Task brief:
Any image in the records should be left out; output everything else exactly.

Data supplied:
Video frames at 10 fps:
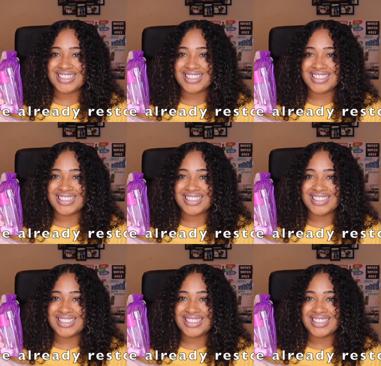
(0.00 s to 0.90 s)

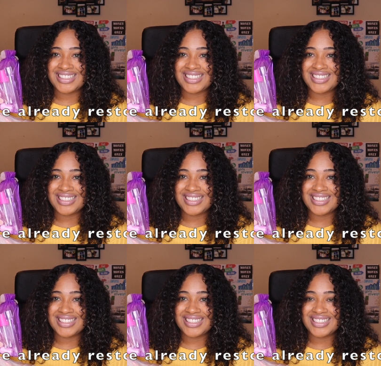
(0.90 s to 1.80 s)

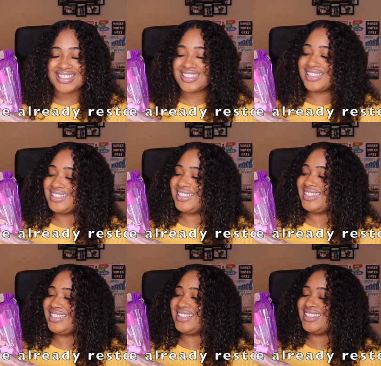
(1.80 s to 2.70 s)

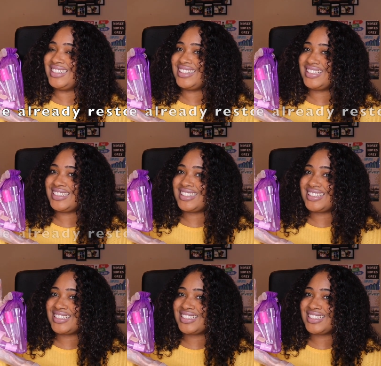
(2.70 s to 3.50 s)
(silence)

Completed exercise:
Video frames at 10 fps:
(0.00 s to 0.90 s)

(0.90 s to 1.80 s)

(1.80 s to 2.70 s)

(2.70 s to 3.50 s)
(silence)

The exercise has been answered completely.